WORK INSTRUCTIONS => The answer should be every line below, retyped exactly.

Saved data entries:
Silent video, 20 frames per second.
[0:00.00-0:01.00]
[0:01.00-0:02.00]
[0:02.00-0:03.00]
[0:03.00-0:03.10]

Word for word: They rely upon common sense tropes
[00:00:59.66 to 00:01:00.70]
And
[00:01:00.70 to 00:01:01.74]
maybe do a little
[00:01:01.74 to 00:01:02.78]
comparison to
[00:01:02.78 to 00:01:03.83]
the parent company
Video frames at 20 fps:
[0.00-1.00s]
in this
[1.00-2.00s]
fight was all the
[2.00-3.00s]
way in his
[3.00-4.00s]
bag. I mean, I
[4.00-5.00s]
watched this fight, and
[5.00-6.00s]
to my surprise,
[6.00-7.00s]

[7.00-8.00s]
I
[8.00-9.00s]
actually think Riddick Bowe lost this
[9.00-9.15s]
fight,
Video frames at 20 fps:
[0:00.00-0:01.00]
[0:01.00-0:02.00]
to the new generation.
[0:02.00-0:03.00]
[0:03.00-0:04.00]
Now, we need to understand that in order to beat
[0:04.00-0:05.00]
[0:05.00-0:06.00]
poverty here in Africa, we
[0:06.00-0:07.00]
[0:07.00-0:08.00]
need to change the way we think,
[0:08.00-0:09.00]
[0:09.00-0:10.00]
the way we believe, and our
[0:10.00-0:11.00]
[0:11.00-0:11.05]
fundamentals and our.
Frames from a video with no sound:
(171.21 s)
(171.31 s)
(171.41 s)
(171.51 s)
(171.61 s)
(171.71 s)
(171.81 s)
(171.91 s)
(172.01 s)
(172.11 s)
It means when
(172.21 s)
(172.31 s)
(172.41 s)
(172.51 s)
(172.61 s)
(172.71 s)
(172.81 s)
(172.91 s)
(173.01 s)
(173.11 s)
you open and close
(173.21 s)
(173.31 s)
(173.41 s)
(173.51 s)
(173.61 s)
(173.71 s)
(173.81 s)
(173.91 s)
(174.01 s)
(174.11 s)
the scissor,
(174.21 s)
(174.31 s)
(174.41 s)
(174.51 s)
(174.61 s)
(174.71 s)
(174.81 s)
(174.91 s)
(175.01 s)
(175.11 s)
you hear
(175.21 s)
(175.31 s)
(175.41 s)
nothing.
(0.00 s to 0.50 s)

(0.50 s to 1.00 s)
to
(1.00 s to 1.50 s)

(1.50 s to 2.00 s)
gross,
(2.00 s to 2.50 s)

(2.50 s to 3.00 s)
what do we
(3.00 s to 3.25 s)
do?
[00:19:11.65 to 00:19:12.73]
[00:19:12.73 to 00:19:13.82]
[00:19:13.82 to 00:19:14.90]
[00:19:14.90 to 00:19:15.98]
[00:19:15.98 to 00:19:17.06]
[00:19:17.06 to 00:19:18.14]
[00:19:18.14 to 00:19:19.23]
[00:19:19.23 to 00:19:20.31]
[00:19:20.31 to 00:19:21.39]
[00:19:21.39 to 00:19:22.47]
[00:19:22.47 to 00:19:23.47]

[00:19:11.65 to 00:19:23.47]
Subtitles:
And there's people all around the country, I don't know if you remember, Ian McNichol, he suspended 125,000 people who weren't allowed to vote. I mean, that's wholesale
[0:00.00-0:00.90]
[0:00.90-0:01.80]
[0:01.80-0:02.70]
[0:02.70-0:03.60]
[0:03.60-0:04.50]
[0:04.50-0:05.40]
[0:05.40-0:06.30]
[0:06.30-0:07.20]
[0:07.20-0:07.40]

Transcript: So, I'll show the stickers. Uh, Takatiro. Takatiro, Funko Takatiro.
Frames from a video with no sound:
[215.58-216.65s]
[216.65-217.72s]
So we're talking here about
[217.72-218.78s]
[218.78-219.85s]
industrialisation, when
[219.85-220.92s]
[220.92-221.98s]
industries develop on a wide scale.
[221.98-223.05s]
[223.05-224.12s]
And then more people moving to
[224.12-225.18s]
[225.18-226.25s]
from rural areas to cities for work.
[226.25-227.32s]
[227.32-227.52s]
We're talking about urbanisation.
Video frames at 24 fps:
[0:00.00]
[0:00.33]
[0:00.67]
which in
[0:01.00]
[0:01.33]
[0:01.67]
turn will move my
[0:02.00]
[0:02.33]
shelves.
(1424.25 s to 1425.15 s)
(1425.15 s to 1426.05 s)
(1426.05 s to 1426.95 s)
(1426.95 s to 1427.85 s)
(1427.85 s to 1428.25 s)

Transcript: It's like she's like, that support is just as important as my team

EXERCISE SOLUTION =>
Silent video, 20 frames per second.
[0:00.00-0:01.00]
[0:01.00-0:02.00]
[0:02.00-0:03.00]
[0:03.00-0:03.10]

Word for word: They rely upon common sense tropes
[00:00:59.66 to 00:01:00.70]
And
[00:01:00.70 to 00:01:01.74]
maybe do a little
[00:01:01.74 to 00:01:02.78]
comparison to
[00:01:02.78 to 00:01:03.83]
the parent company
Video frames at 20 fps:
[0.00-1.00s]
in this
[1.00-2.00s]
fight was all the
[2.00-3.00s]
way in his
[3.00-4.00s]
bag. I mean, I
[4.00-5.00s]
watched this fight, and
[5.00-6.00s]
to my surprise,
[6.00-7.00s]

[7.00-8.00s]
I
[8.00-9.00s]
actually think Riddick Bowe lost this
[9.00-9.15s]
fight,
Video frames at 20 fps:
[0:00.00-0:01.00]
[0:01.00-0:02.00]
to the new generation.
[0:02.00-0:03.00]
[0:03.00-0:04.00]
Now, we need to understand that in order to beat
[0:04.00-0:05.00]
[0:05.00-0:06.00]
poverty here in Africa, we
[0:06.00-0:07.00]
[0:07.00-0:08.00]
need to change the way we think,
[0:08.00-0:09.00]
[0:09.00-0:10.00]
the way we believe, and our
[0:10.00-0:11.00]
[0:11.00-0:11.05]
fundamentals and our.
Frames from a video with no sound:
(171.21 s)
(171.31 s)
(171.41 s)
(171.51 s)
(171.61 s)
(171.71 s)
(171.81 s)
(171.91 s)
(172.01 s)
(172.11 s)
It means when
(172.21 s)
(172.31 s)
(172.41 s)
(172.51 s)
(172.61 s)
(172.71 s)
(172.81 s)
(172.91 s)
(173.01 s)
(173.11 s)
you open and close
(173.21 s)
(173.31 s)
(173.41 s)
(173.51 s)
(173.61 s)
(173.71 s)
(173.81 s)
(173.91 s)
(174.01 s)
(174.11 s)
the scissor,
(174.21 s)
(174.31 s)
(174.41 s)
(174.51 s)
(174.61 s)
(174.71 s)
(174.81 s)
(174.91 s)
(175.01 s)
(175.11 s)
you hear
(175.21 s)
(175.31 s)
(175.41 s)
nothing.
(0.00 s to 0.50 s)

(0.50 s to 1.00 s)
to
(1.00 s to 1.50 s)

(1.50 s to 2.00 s)
gross,
(2.00 s to 2.50 s)

(2.50 s to 3.00 s)
what do we
(3.00 s to 3.25 s)
do?
[00:19:11.65 to 00:19:12.73]
[00:19:12.73 to 00:19:13.82]
[00:19:13.82 to 00:19:14.90]
[00:19:14.90 to 00:19:15.98]
[00:19:15.98 to 00:19:17.06]
[00:19:17.06 to 00:19:18.14]
[00:19:18.14 to 00:19:19.23]
[00:19:19.23 to 00:19:20.31]
[00:19:20.31 to 00:19:21.39]
[00:19:21.39 to 00:19:22.47]
[00:19:22.47 to 00:19:23.47]

[00:19:11.65 to 00:19:23.47]
Subtitles:
And there's people all around the country, I don't know if you remember, Ian McNichol, he suspended 125,000 people who weren't allowed to vote. I mean, that's wholesale
[0:00.00-0:00.90]
[0:00.90-0:01.80]
[0:01.80-0:02.70]
[0:02.70-0:03.60]
[0:03.60-0:04.50]
[0:04.50-0:05.40]
[0:05.40-0:06.30]
[0:06.30-0:07.20]
[0:07.20-0:07.40]

Transcript: So, I'll show the stickers. Uh, Takatiro. Takatiro, Funko Takatiro.
Frames from a video with no sound:
[215.58-216.65s]
[216.65-217.72s]
So we're talking here about
[217.72-218.78s]
[218.78-219.85s]
industrialisation, when
[219.85-220.92s]
[220.92-221.98s]
industries develop on a wide scale.
[221.98-223.05s]
[223.05-224.12s]
And then more people moving to
[224.12-225.18s]
[225.18-226.25s]
from rural areas to cities for work.
[226.25-227.32s]
[227.32-227.52s]
We're talking about urbanisation.
Video frames at 24 fps:
[0:00.00]
[0:00.33]
[0:00.67]
which in
[0:01.00]
[0:01.33]
[0:01.67]
turn will move my
[0:02.00]
[0:02.33]
shelves.
(1424.25 s to 1425.15 s)
(1425.15 s to 1426.05 s)
(1426.05 s to 1426.95 s)
(1426.95 s to 1427.85 s)
(1427.85 s to 1428.25 s)

Transcript: It's like she's like, that support is just as important as my team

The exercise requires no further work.